If you don't get an answer here,post your question on ArcticChat.com, they have a lot of knowledgeable arctic cat people over there!


----------



## William H Bonney (Jan 14, 2003)

mcanes1 said:


> I know of few of you have Artic Cat atv's on here. I have a 2006 650, that sometimes will jump out of gear (automatic transmission). Sometimes it will also make a grinding sound when trying to put it into gear and won't go into gear.
> I was thinking the lever might need adjustment?
> Have any of you experienced anything like that.
> 
> Rich


I have an 05' 400,,, does the same thing,, not wanting to go into gear. Have to kinda shake and nudge the gear to make it go in.


----------



## lostyooper (Jan 31, 2005)

I have a 2006 that does the same thing and also eats batteries. i am on my 3 rd one now. makes me wonder if the charging system arctic cat has is kinda iffy. 


lostyooper


----------



## mcanes1 (Jan 22, 2003)

catman04 said:


> If you don't get an answer here,post your question on ArcticChat.com, they have a lot of knowledgeable arctic cat people over there!


I forgot about that website. Thanks for the reminder. I'll also post a thread on the atvquadsquad.com.

I'm on my 3rd battery on my 06'. My original battery lasted a year. I put a new one in, but I think I over charged and ruined it.

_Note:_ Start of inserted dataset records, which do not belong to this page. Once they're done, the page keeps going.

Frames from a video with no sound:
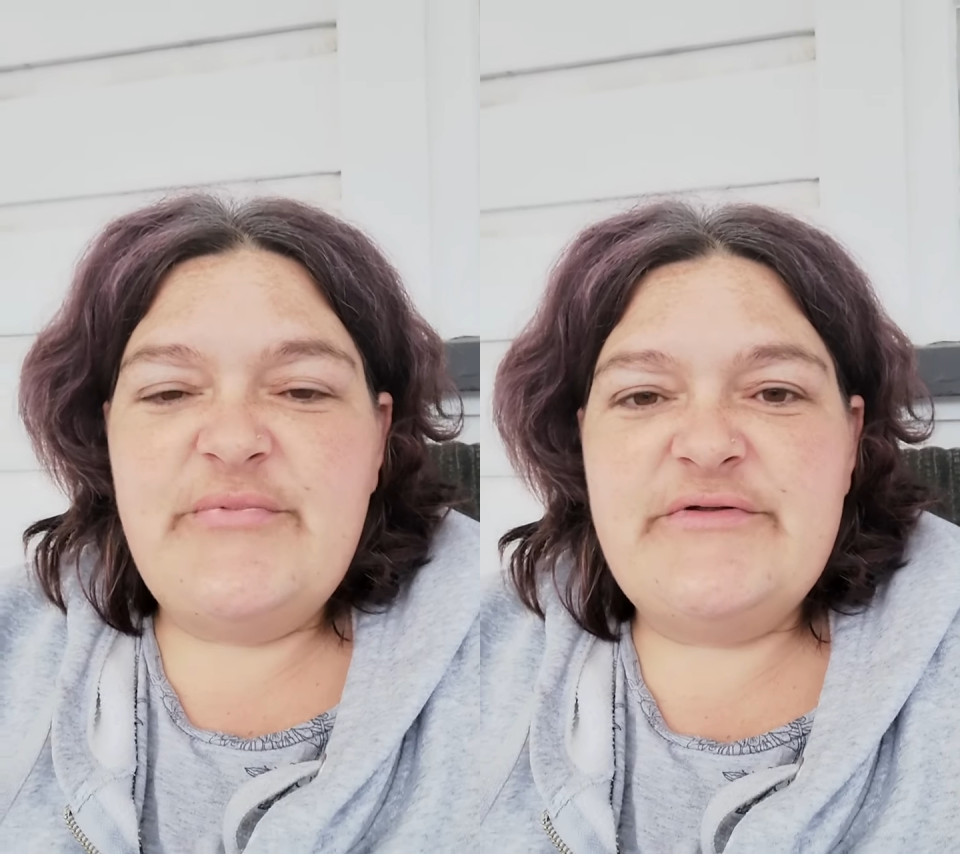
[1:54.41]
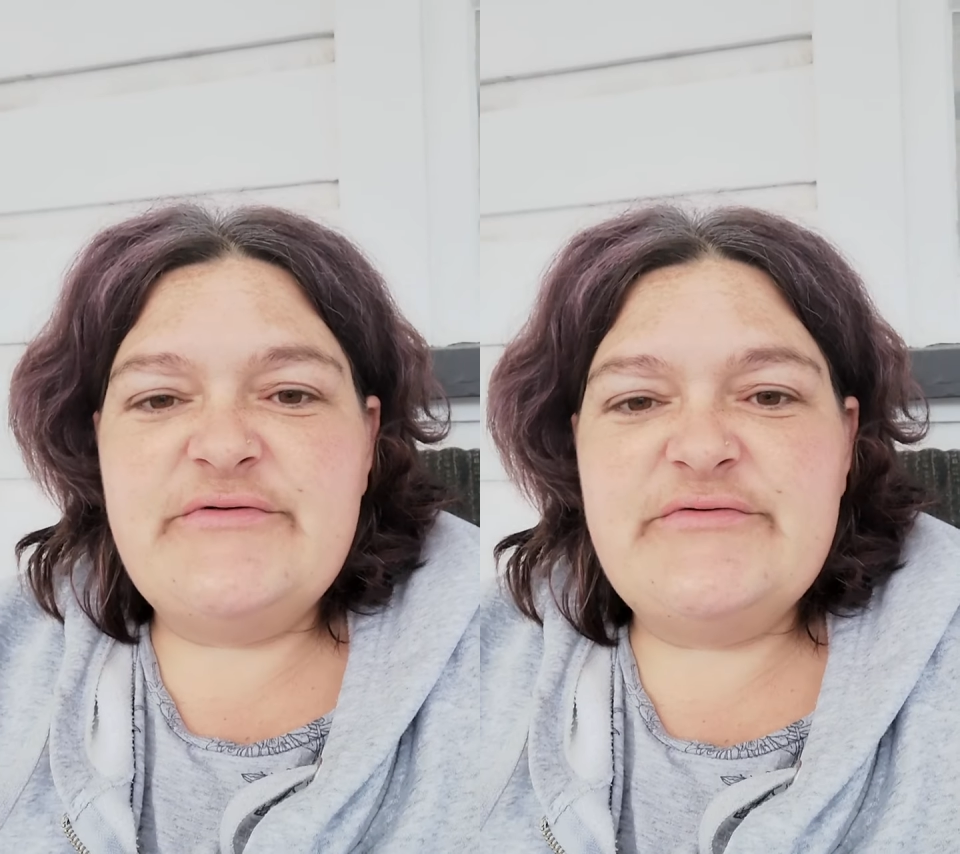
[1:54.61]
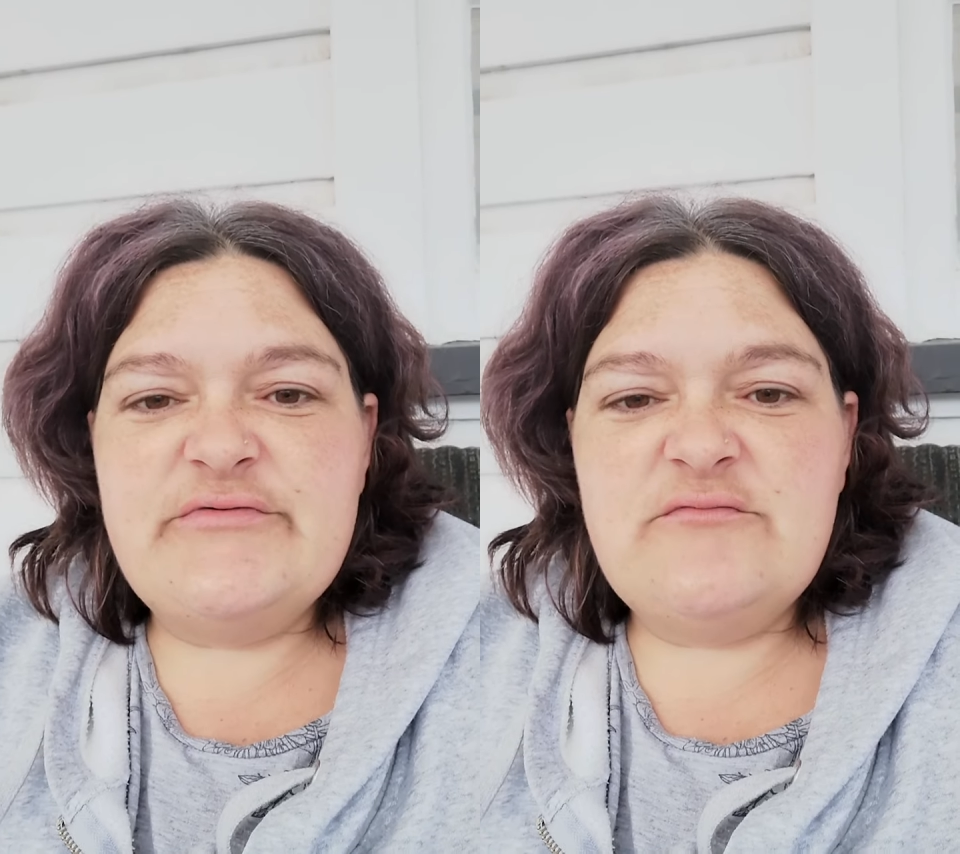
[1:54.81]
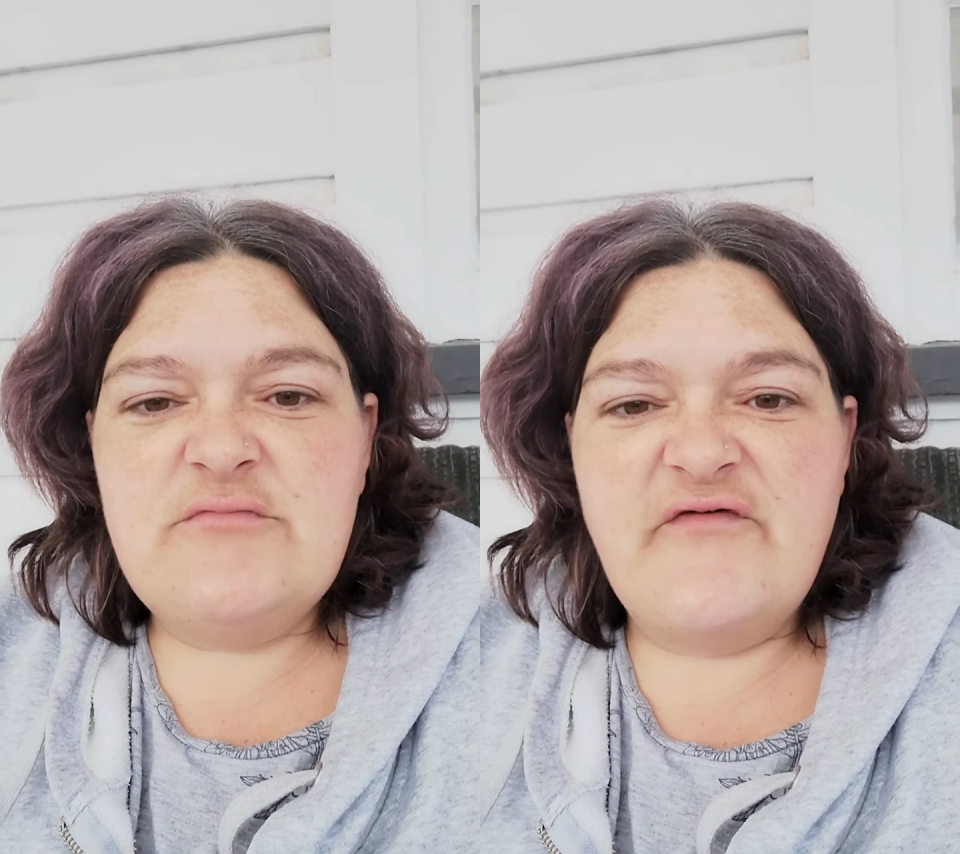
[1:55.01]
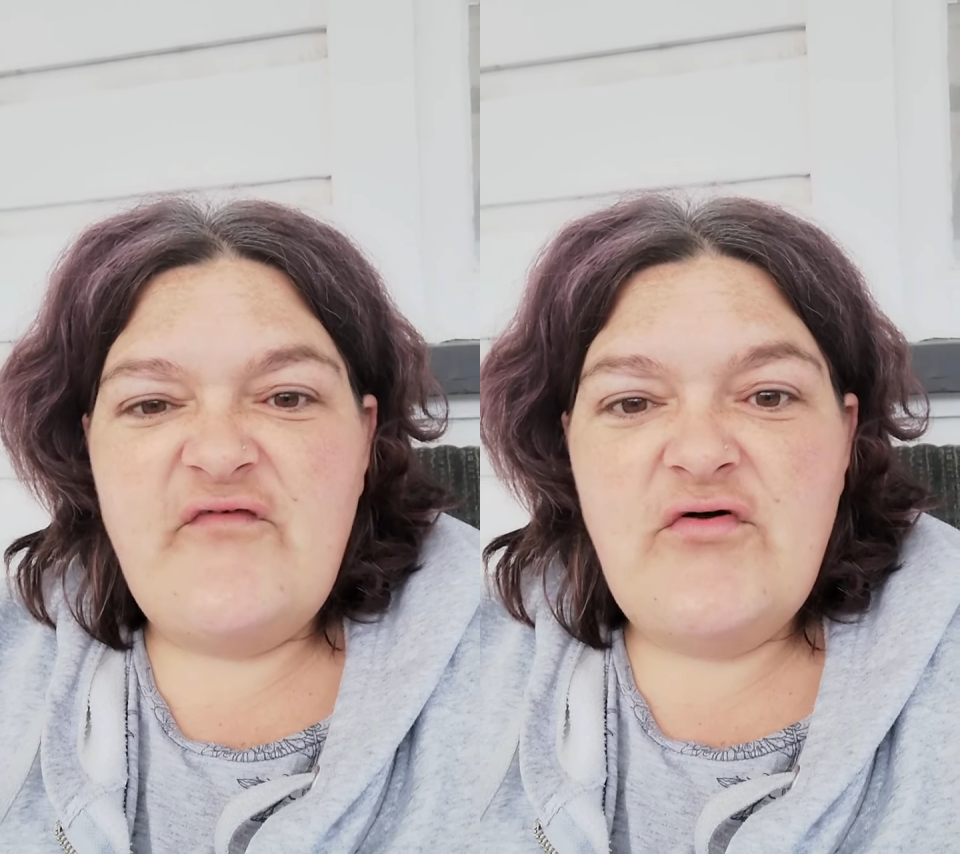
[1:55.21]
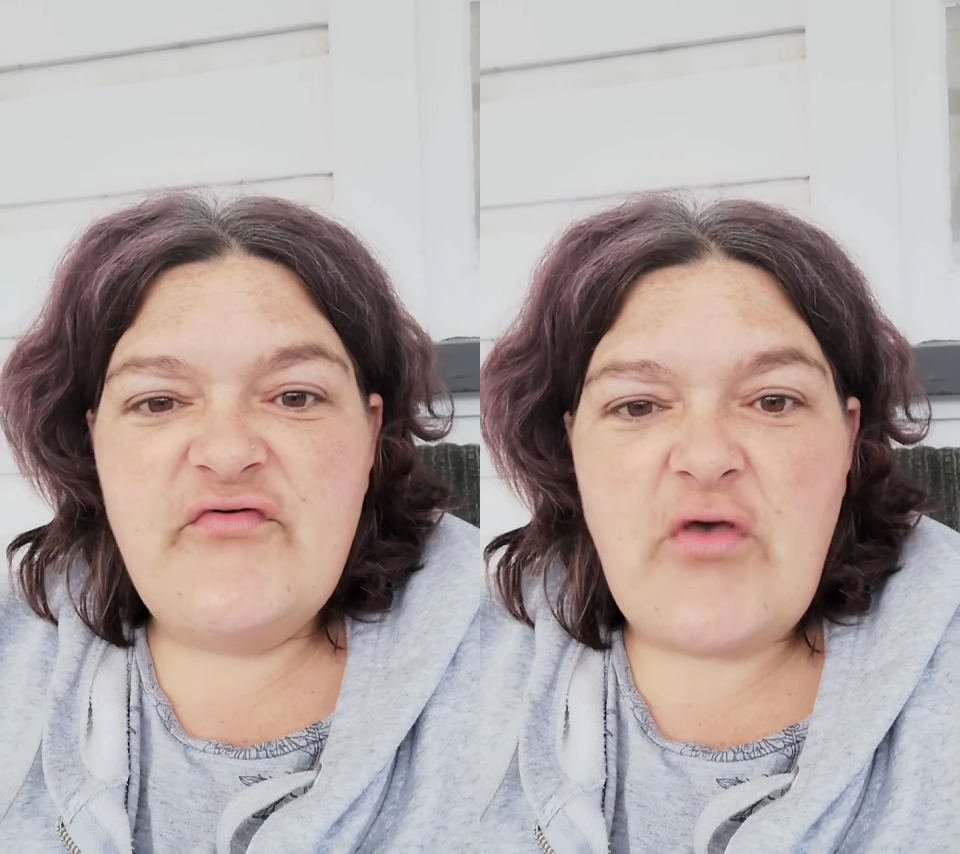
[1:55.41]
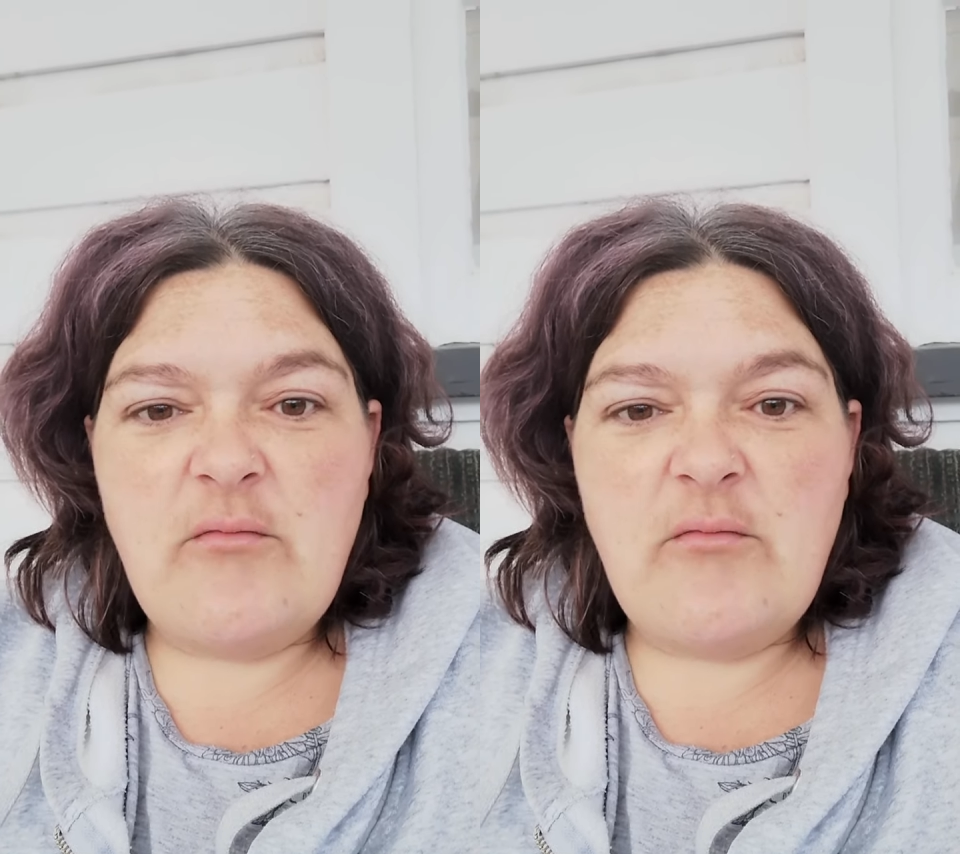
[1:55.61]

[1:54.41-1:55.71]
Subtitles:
and my phone's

The last time I put a new one in, and I bought a trickle charger for it. So far so good, "knock on wood". 
My buddy has a 07', he doesn't have a problem with batteries or shifting.


----------



## William H Bonney (Jan 14, 2003)

mcanes1 said:


> I forgot about that website. Thanks for the reminder. I'll also post a thread on the atvquadsquad.com.
> 
> I'm on my 3rd battery on my 06'. My original battery lasted a year. I put a new one in, but I think I over charged and ruined it. The last time I put a new one in, and I bought a trickle charger for it. So far so good, "knock on wood".
> My buddy has a 07', he doesn't have a problem with batteries or shifting.


Battery Tender Jr.,,,,,,, best $17 bucks I've ever spent...


----------



## mcanes1 (Jan 22, 2003)




----------



## Bagman (Apr 1, 2006)

Mine clicks when shifting if the rpms are to high at the idle. Shouldnt be higher than 1500. You can adjust the idle on mine pretty easy, it is a knob on a covered wire by the carb. I have to play with the rpms to get her to run right when it is cold. Would have rather had a choke like my fil polaris does.


----------



## mcanes1 (Jan 22, 2003)

Here's what a lot of guys were saying. I'm glad I joined that site. Lots of good info. there.

"Sounds like you just need to adjust the shift linkage that goes from the shifter to the tranny".


----------